= Beginning of Section =

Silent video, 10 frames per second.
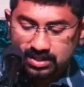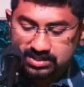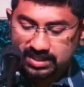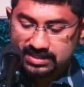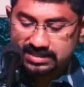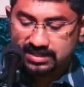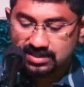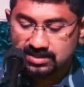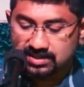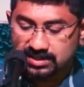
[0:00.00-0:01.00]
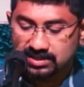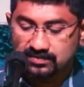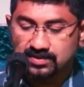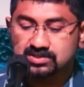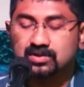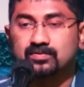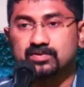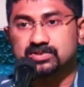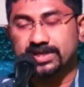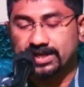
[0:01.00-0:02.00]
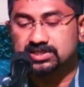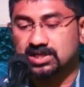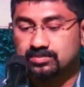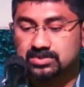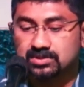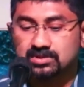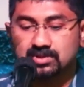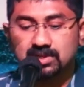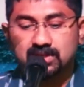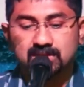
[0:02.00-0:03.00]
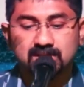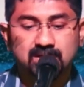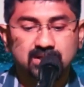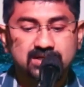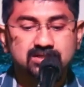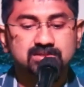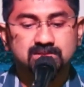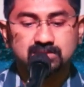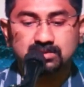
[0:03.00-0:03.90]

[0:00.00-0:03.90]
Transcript: he says here in the 10th verse of uh, second chapter the letter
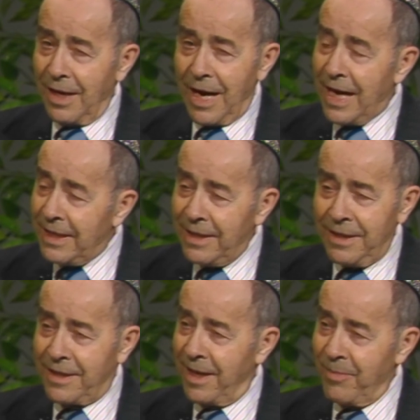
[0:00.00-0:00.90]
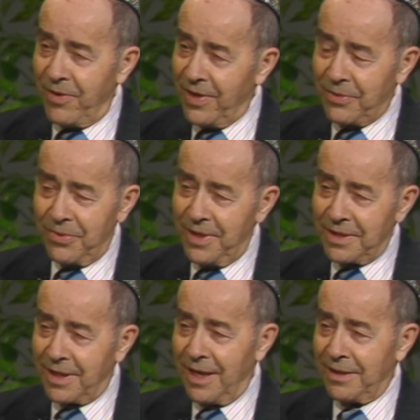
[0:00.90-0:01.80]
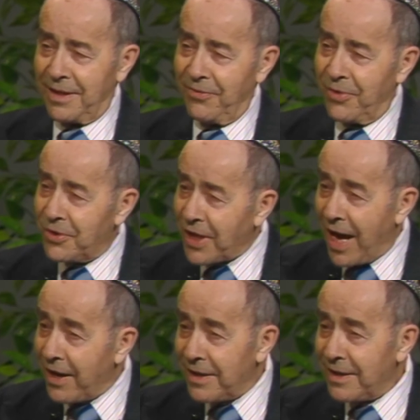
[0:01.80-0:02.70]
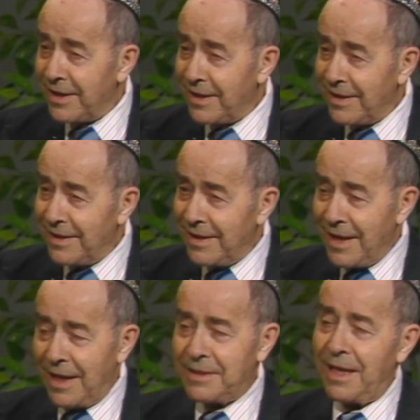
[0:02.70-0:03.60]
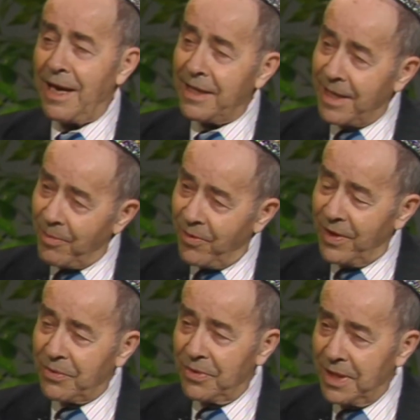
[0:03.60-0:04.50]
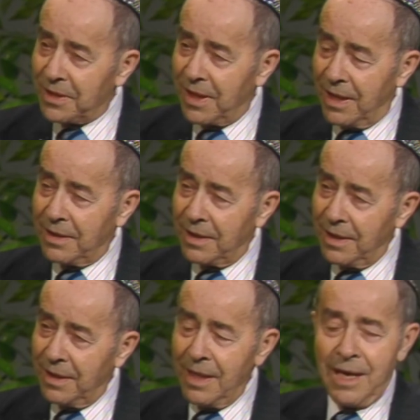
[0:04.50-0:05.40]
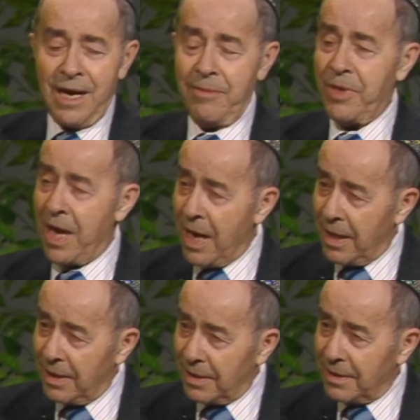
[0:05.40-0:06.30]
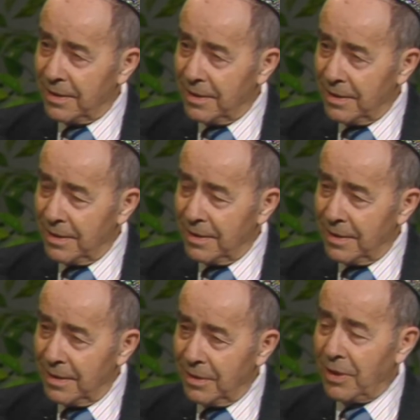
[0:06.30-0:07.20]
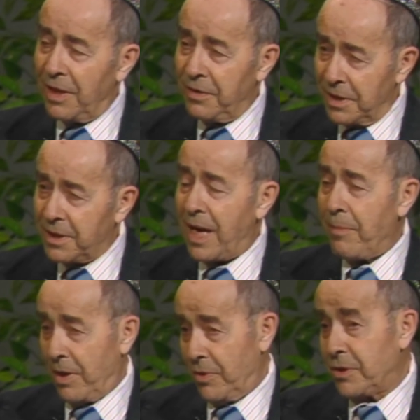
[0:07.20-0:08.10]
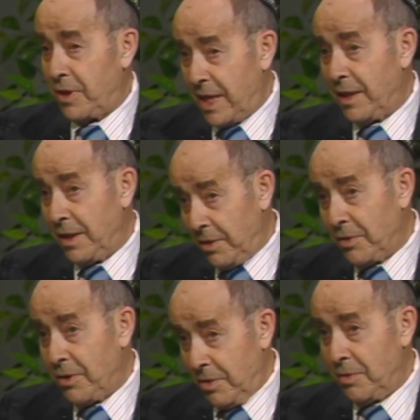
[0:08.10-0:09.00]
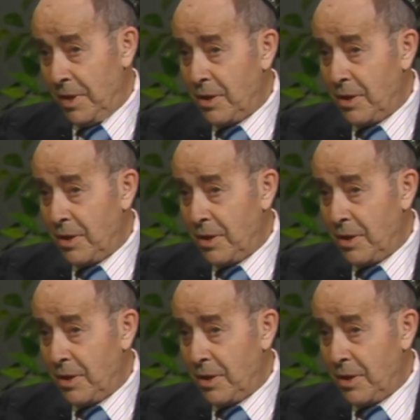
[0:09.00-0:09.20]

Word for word: I didn't came over to this country for charity. I said, I came over to this country. I'm young. By this time, I was already, you know,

= End of Section =

### Problem statement
Set down exactly the lines between the one with "[0:00.90-0:01.80]" and the last line of the material above, both included, but none of the pictures.

### Solution for this exercise
[0:00.90-0:01.80]
[0:01.80-0:02.70]
[0:02.70-0:03.60]
[0:03.60-0:04.50]
[0:04.50-0:05.40]
[0:05.40-0:06.30]
[0:06.30-0:07.20]
[0:07.20-0:08.10]
[0:08.10-0:09.00]
[0:09.00-0:09.20]

Word for word: I didn't came over to this country for charity. I said, I came over to this country. I'm young. By this time, I was already, you know,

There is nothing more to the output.